The second reason was more offensive operations. This was the "surge", which put five more infantry brigades in Iraq, and generally turned loose most of the twenty U.S. brigades over there. Growing numbers, and capabilities, of Iraqi security forces, freed many of the American troops from security work. Going after the Islamic terror groups meant many of the bad guys were flushed out of their safe houses and urban hide outs. When they holed up in a farmhouse somewhere, a GPS guided bomb was the easiest solution to the problem. These bombs were also used to hit known bomb workshops and weapons storage sites.

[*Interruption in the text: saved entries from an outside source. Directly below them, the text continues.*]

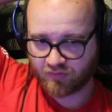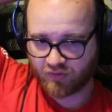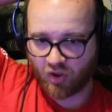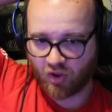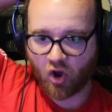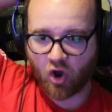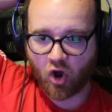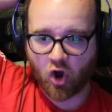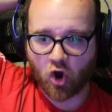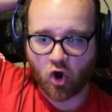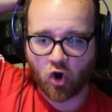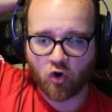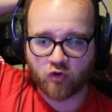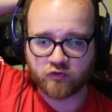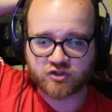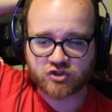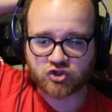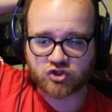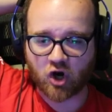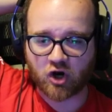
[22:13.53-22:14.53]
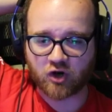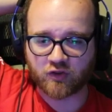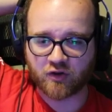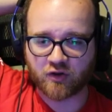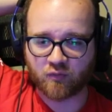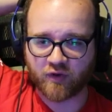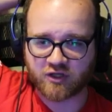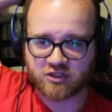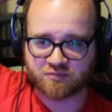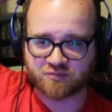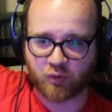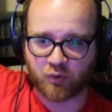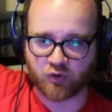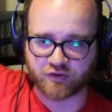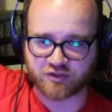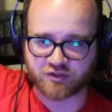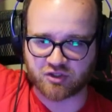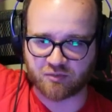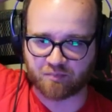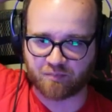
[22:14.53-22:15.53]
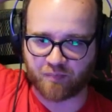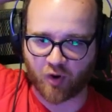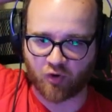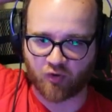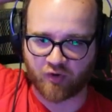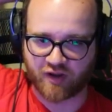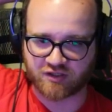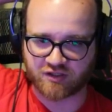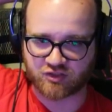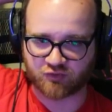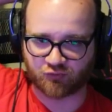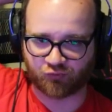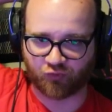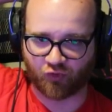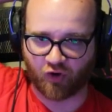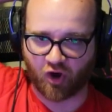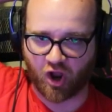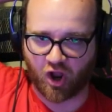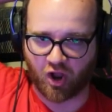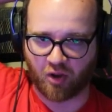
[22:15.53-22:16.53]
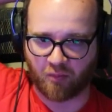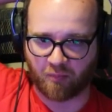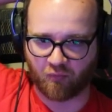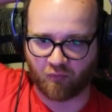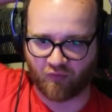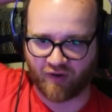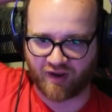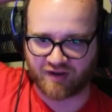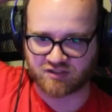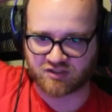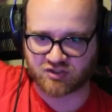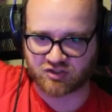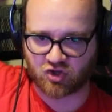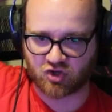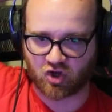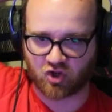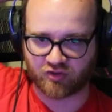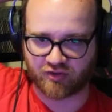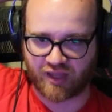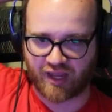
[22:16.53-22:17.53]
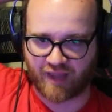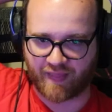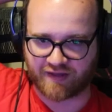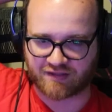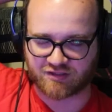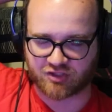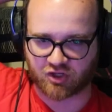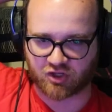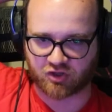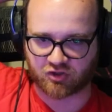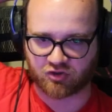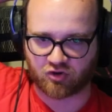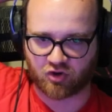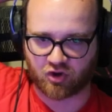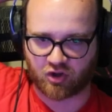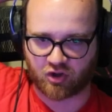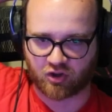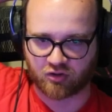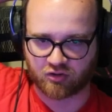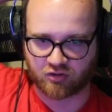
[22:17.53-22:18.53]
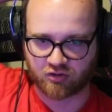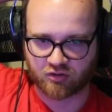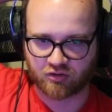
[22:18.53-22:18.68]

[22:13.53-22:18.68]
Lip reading: Oh, Scarlet Witch pulls the bonus from Red Skull. Yeah, that's a good call.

Despite the increased use of aerial bombing, civilian casualties were miniscule. By historical standards, there has never been a war this intense, that produced so few civilian casualties. Over 90 percent of Iraqi civilian deaths have been at the hands of Islamic terrorist groups, who use suicide bombers and death squads to slaughter those who disagree with them. While Vietnam saw thousands of civilians dying each month, for years on end, as "collateral damage" from aerial bombs, Iraq gets a few dozen such deaths a month, at most. Until the development of smart bombs, you had to drop a hundred or more bombs to hit one specific target. In Vietnam, over ten million bombs were dropped, that's over a million bombs a year. In Iraq, about a thousand bombs a year were dropped. It makes a difference.